== WHAT TO DO ==
Leave out the pictures and reproduce all of the data exactly.

== SUPPLIED DATA ==
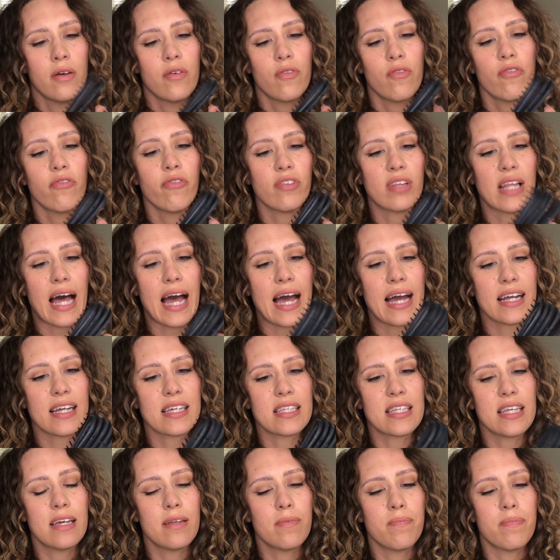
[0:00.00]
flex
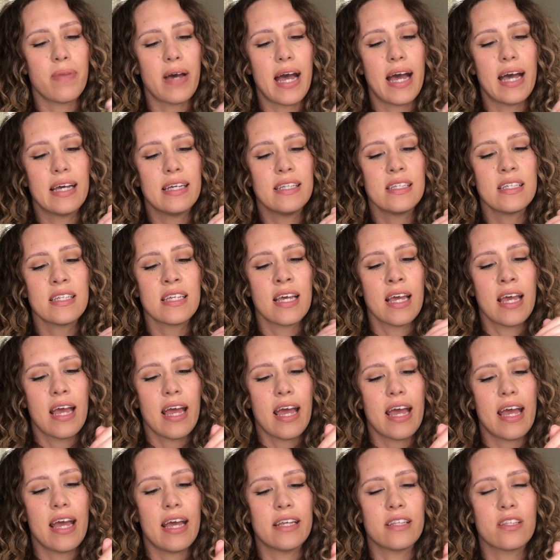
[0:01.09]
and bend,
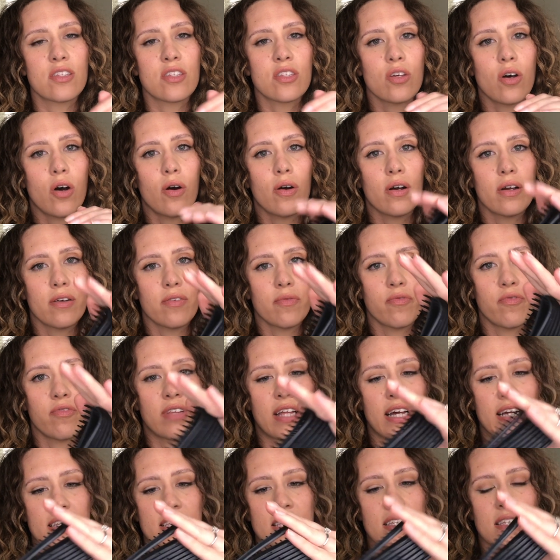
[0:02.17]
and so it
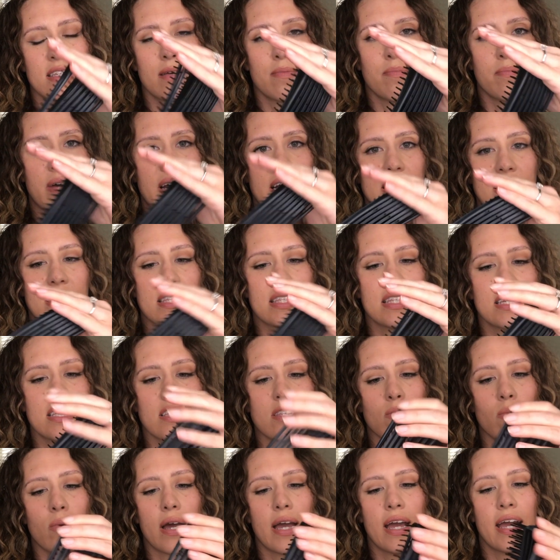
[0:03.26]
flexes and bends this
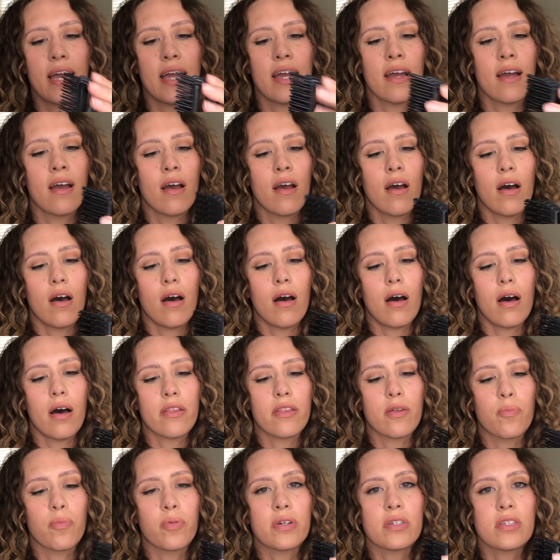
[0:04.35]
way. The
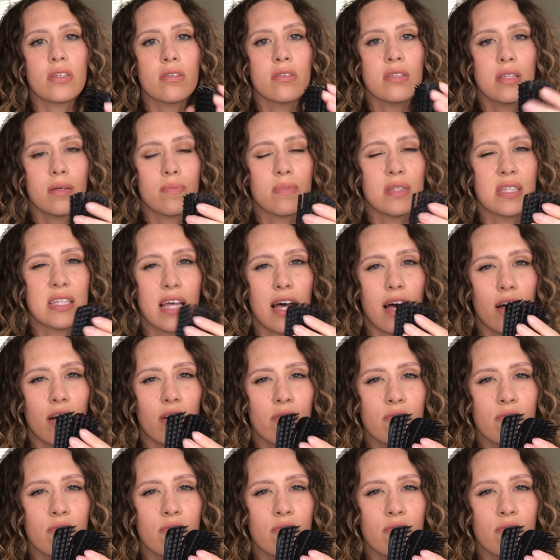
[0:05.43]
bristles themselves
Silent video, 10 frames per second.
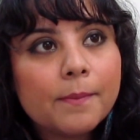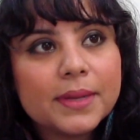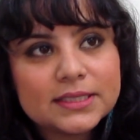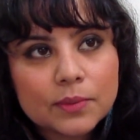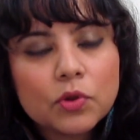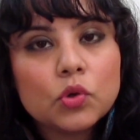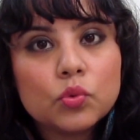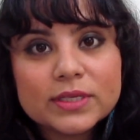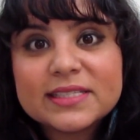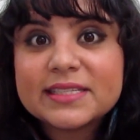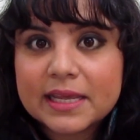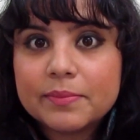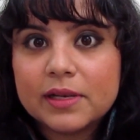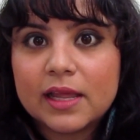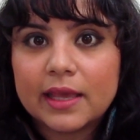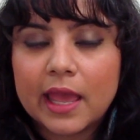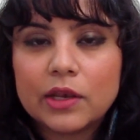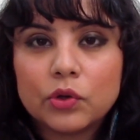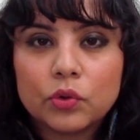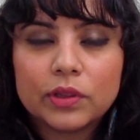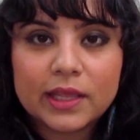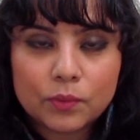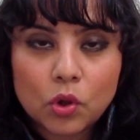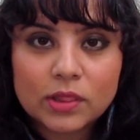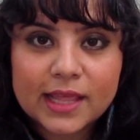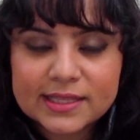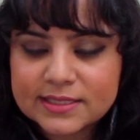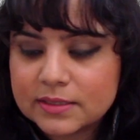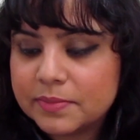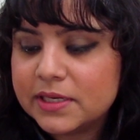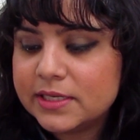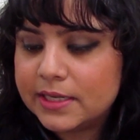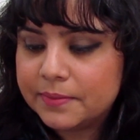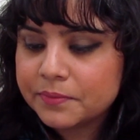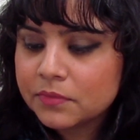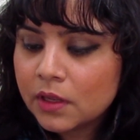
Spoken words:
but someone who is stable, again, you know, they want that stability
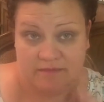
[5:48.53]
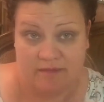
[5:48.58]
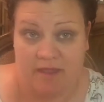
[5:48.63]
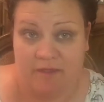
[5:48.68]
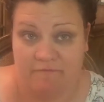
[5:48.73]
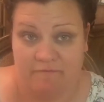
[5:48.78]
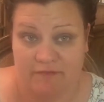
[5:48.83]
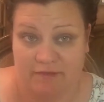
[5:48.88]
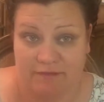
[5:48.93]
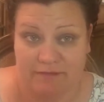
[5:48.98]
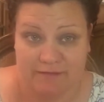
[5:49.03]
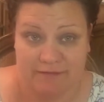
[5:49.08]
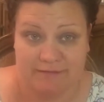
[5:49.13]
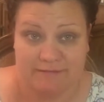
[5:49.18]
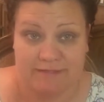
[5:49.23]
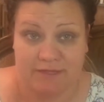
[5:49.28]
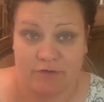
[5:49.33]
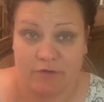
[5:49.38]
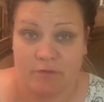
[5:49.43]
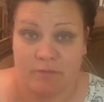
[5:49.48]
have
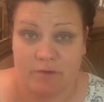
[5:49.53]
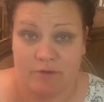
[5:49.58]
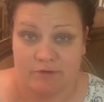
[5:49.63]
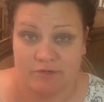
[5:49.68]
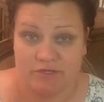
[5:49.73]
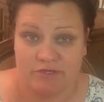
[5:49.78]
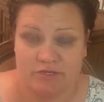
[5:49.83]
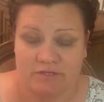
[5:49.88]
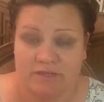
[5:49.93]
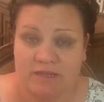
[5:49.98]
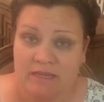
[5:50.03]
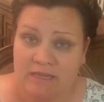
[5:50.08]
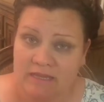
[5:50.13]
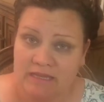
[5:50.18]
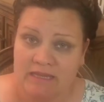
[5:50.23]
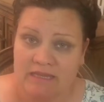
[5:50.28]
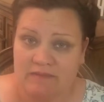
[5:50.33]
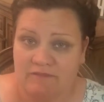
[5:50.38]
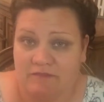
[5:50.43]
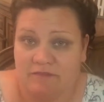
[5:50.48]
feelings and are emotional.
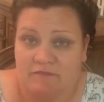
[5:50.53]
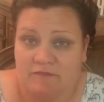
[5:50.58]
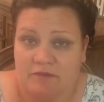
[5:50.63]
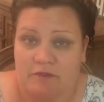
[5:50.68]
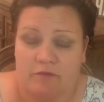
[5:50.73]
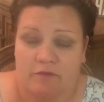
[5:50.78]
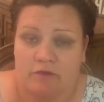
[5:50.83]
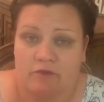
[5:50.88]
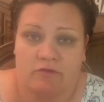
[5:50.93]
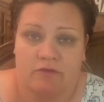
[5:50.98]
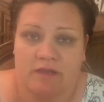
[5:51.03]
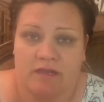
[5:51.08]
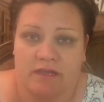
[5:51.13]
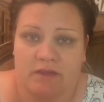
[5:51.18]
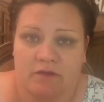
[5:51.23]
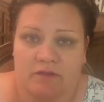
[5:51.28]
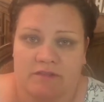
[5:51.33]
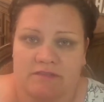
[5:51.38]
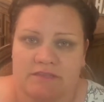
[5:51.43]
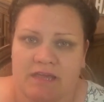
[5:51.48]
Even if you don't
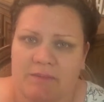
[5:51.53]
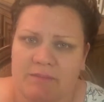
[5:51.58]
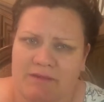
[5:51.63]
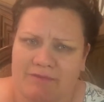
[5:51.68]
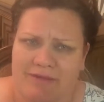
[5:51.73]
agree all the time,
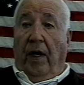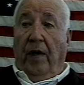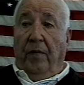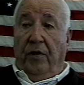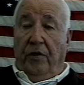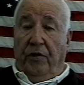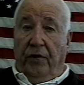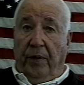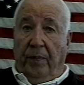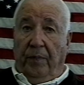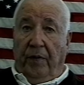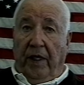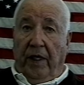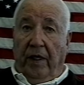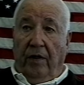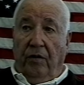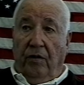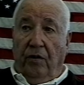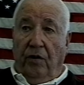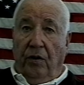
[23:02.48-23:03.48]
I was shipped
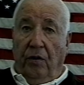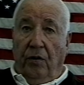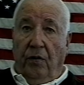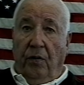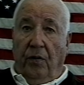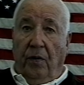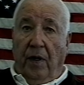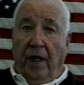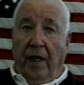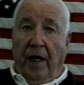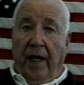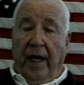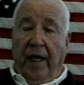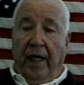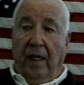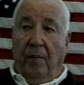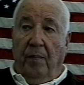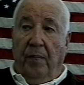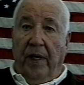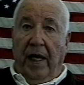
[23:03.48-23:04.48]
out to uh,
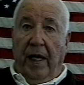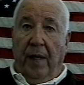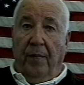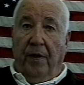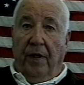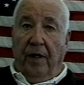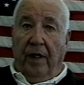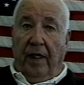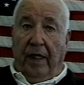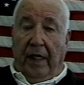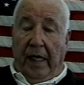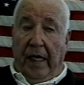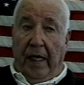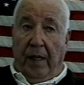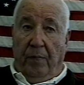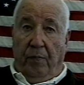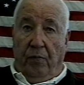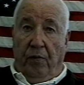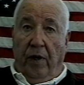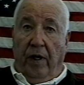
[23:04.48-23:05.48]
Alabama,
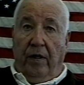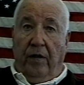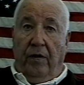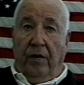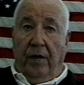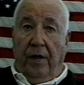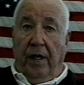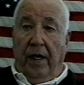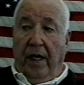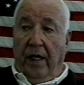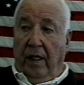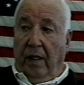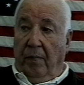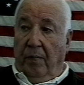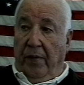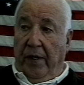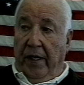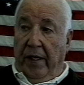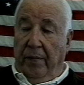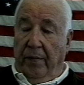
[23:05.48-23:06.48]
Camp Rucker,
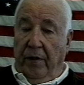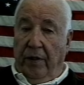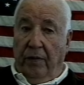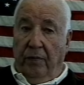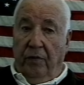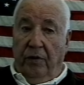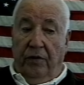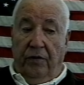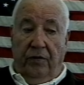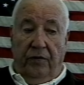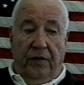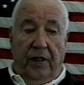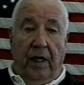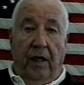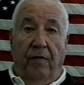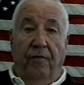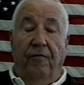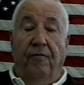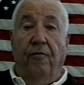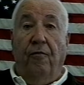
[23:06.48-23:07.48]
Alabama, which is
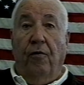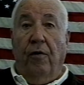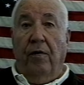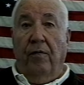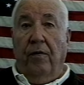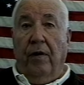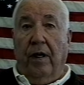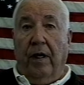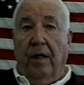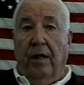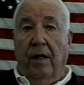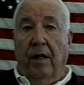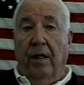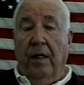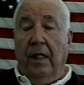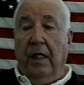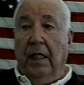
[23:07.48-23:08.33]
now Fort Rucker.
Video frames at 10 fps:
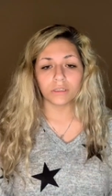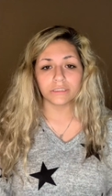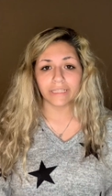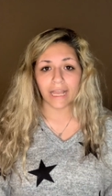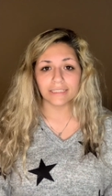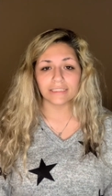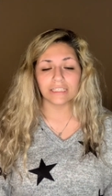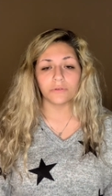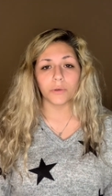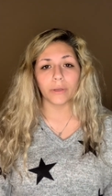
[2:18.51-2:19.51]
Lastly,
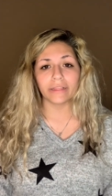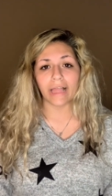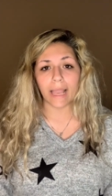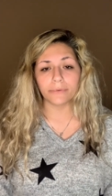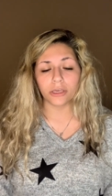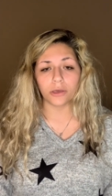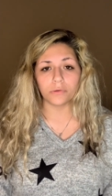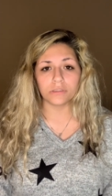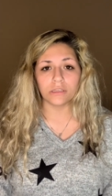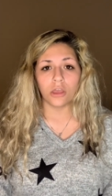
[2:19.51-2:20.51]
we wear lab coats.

== REPLY ==
[0:00.00]
flex
[0:01.09]
and bend,
[0:02.17]
and so it
[0:03.26]
flexes and bends this
[0:04.35]
way. The
[0:05.43]
bristles themselves
Silent video, 10 frames per second.
Spoken words:
but someone who is stable, again, you know, they want that stability
[5:48.53]
[5:48.58]
[5:48.63]
[5:48.68]
[5:48.73]
[5:48.78]
[5:48.83]
[5:48.88]
[5:48.93]
[5:48.98]
[5:49.03]
[5:49.08]
[5:49.13]
[5:49.18]
[5:49.23]
[5:49.28]
[5:49.33]
[5:49.38]
[5:49.43]
[5:49.48]
have
[5:49.53]
[5:49.58]
[5:49.63]
[5:49.68]
[5:49.73]
[5:49.78]
[5:49.83]
[5:49.88]
[5:49.93]
[5:49.98]
[5:50.03]
[5:50.08]
[5:50.13]
[5:50.18]
[5:50.23]
[5:50.28]
[5:50.33]
[5:50.38]
[5:50.43]
[5:50.48]
feelings and are emotional.
[5:50.53]
[5:50.58]
[5:50.63]
[5:50.68]
[5:50.73]
[5:50.78]
[5:50.83]
[5:50.88]
[5:50.93]
[5:50.98]
[5:51.03]
[5:51.08]
[5:51.13]
[5:51.18]
[5:51.23]
[5:51.28]
[5:51.33]
[5:51.38]
[5:51.43]
[5:51.48]
Even if you don't
[5:51.53]
[5:51.58]
[5:51.63]
[5:51.68]
[5:51.73]
agree all the time,
[23:02.48-23:03.48]
I was shipped
[23:03.48-23:04.48]
out to uh,
[23:04.48-23:05.48]
Alabama,
[23:05.48-23:06.48]
Camp Rucker,
[23:06.48-23:07.48]
Alabama, which is
[23:07.48-23:08.33]
now Fort Rucker.
Video frames at 10 fps:
[2:18.51-2:19.51]
Lastly,
[2:19.51-2:20.51]
we wear lab coats.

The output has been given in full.